En redes sociales el comentario que más circula es que el jefe comunal se habría patinado más de $500 millones en la organización de las fiestas patronales. Tamaña ingenua opulencia de ser cierta resulta grosera para un gobierno que no tiene un calendario de compromisos. Como fuese, lo cierto es que mostró una imagen de localidad prospera.
En ese contexto, el viernes pasado, el ministro de Economía Roberto Dib Ashur visitó Tartagal con la excusa de brindar una charla sobre el rumbo economico y mantuvo un encuentro con el intendente en el que le habría exigido una serie de puntos a cambio de liberar los fondos que son aproximadamente $900 millones mes para cubrir sueldos, cargas sociales y aguinaldo.
La provincia tiene los recursos, pero no los distribuye automáticamente: los libera según un criterio selectivo de la mesa chica gobernante, lo que dejó a varios intendentes “pendientes del visto bueno” de los designios del titular de la cartera economica.
De promesa joven a intendente bajo fuego
Hernández Berni asumió en 2023 luego de ganarle la intendencia al radical Mario Mimessi. Representó un recambio generacional y se proyectó rápidamente más allá de Tartagal. Sin embargo, siempre buscando un equilibrio entre el kirchnerismo y el saencismo terminó finalmente sometido a la caja de Sáenz.
A la tensión financiera se suma el impacto del nuevo esquema de aportes al Instituto Provincial de Salud (IPS). La provincia resolvió descontar $121.000 por cada trabajador municipal afiliado, una cifra que los municipios no pueden cubrir, dado que la mayoría de los empleados cobran sueldos muy bajos y en negro.
Frente al reclamo generalizado de los intendentes, el gobernador Gustavo Sáenz resolvió asistir a los municipios a través del Fondo Compensador, que representa apenas el 1,5% del total de recursos coparticipables. La medida busca contener el descontento, pero es solo un paliativo con vencimiento en diciembre.

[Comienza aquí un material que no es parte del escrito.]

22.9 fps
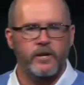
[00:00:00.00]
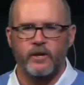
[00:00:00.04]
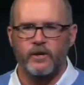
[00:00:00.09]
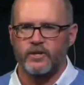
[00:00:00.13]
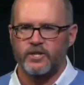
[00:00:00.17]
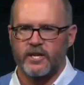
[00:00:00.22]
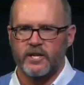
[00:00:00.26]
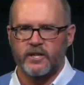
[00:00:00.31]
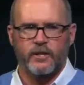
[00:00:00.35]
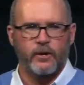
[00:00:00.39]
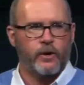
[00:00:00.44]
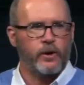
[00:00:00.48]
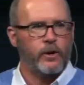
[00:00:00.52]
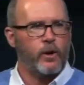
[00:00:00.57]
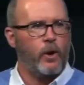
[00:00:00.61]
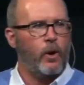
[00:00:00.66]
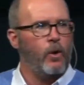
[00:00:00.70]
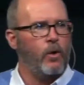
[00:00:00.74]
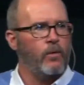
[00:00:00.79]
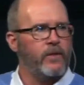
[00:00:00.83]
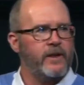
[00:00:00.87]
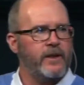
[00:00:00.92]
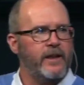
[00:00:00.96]
Do you sit there and
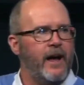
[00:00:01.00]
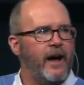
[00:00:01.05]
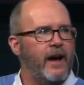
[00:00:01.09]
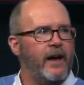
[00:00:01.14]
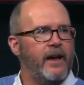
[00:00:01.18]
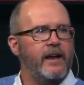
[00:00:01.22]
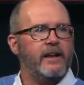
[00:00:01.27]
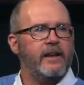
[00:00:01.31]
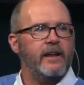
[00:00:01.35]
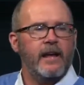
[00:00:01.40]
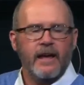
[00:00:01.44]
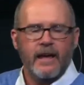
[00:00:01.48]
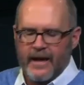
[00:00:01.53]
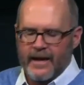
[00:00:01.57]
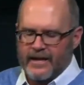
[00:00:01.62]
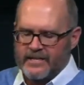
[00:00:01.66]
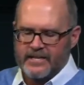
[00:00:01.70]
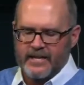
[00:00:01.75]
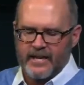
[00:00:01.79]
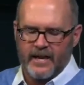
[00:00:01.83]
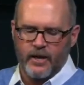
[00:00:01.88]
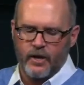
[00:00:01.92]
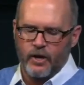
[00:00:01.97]
hold the 9
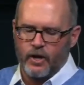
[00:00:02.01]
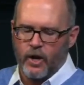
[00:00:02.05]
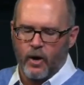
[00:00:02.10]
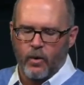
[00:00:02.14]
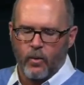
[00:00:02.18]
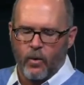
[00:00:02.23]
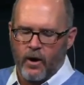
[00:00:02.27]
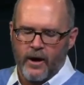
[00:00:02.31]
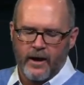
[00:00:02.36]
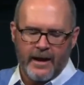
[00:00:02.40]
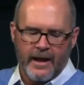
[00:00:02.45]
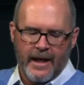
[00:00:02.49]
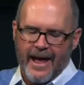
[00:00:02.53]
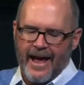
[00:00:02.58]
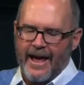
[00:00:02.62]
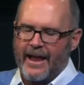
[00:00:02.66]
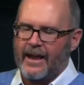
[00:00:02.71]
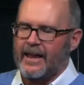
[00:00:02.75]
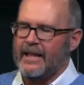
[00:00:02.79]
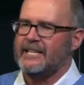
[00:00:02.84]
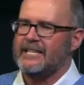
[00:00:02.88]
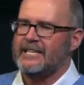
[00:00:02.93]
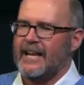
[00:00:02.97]
and say, you know what?
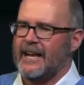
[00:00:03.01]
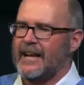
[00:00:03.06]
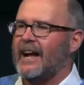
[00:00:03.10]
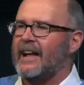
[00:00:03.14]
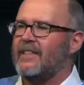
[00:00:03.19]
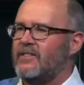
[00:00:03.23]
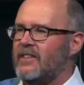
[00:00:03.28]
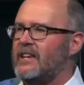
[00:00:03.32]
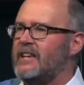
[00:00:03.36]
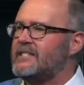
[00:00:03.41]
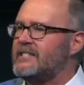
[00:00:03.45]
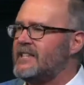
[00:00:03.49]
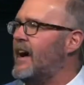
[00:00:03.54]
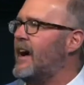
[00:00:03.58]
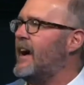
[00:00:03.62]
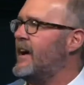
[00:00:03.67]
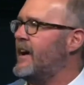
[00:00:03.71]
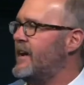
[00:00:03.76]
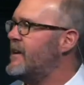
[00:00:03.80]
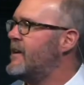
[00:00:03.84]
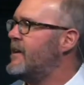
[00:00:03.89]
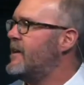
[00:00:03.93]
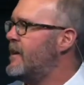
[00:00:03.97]
At least I got these
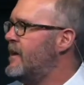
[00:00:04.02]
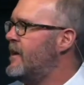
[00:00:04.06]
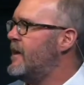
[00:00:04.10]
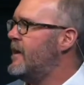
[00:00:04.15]
9.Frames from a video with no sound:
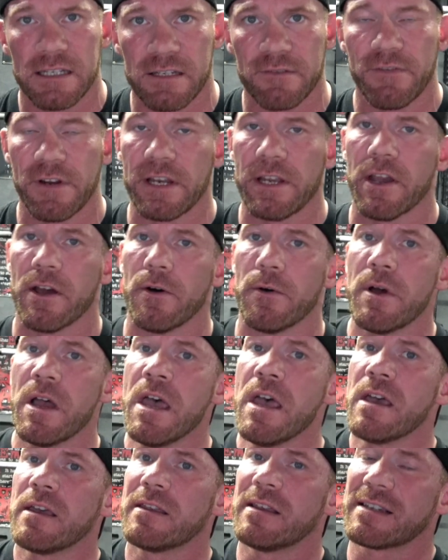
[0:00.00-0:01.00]
this video,
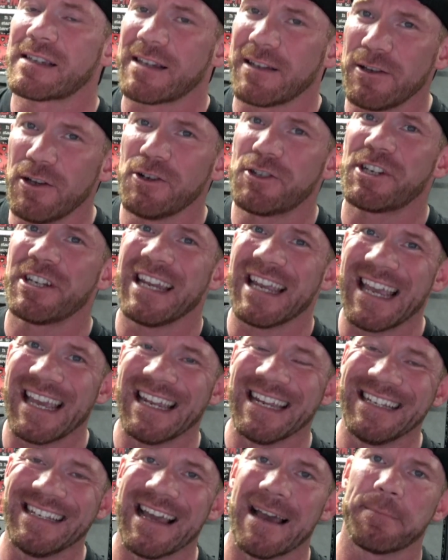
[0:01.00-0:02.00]
the solution to
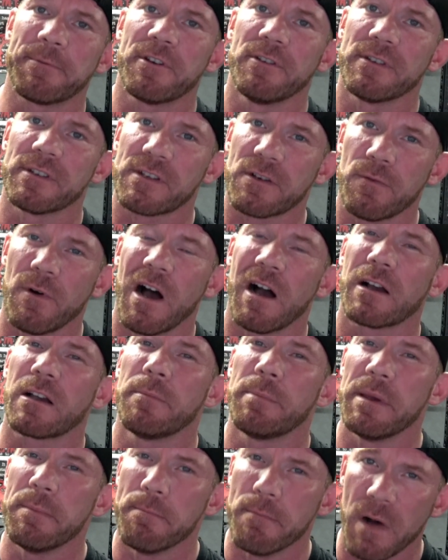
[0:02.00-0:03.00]
hitting depth on the squat
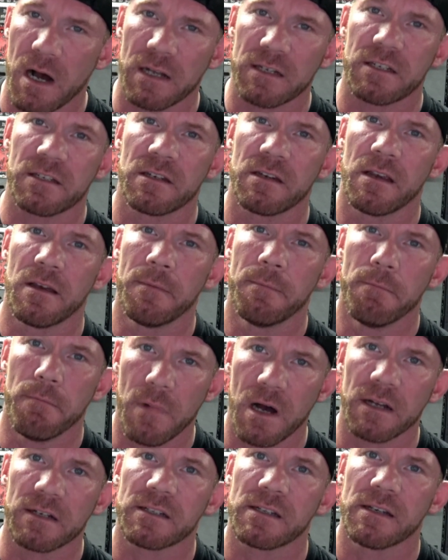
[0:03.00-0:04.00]
could be much
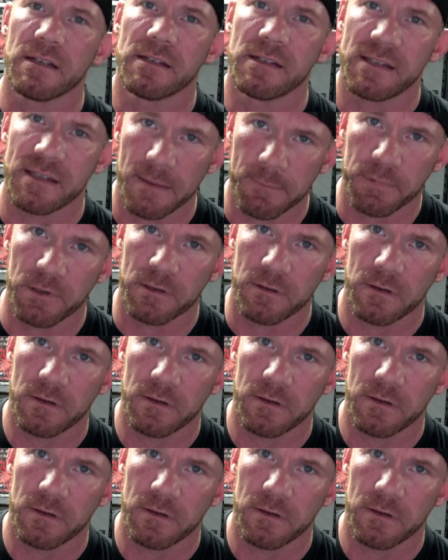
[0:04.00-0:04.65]
much simpler.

Mientras tanto, muchos municipios salteños apenas lograron pagar sueldos con adelantos de coparticipación, lo cual significa que hipotecan meses futuros. La suspensión de la obra pública nacional y la falta de actualización en las partidas presupuestarias terminan por completar un escenario que deja a los jefes comunales sin margen de maniobra.
Como suele ocurrir después de las elecciones, los que tienen la lapicera empiezan a mostrar sus verdaderas formas. La dependencia por ahora seguramente seguirá. Hernadez Berni, por lo pronto, tiene que hacer bien los números y anunciar el pago de sueldos y deudas pendientes.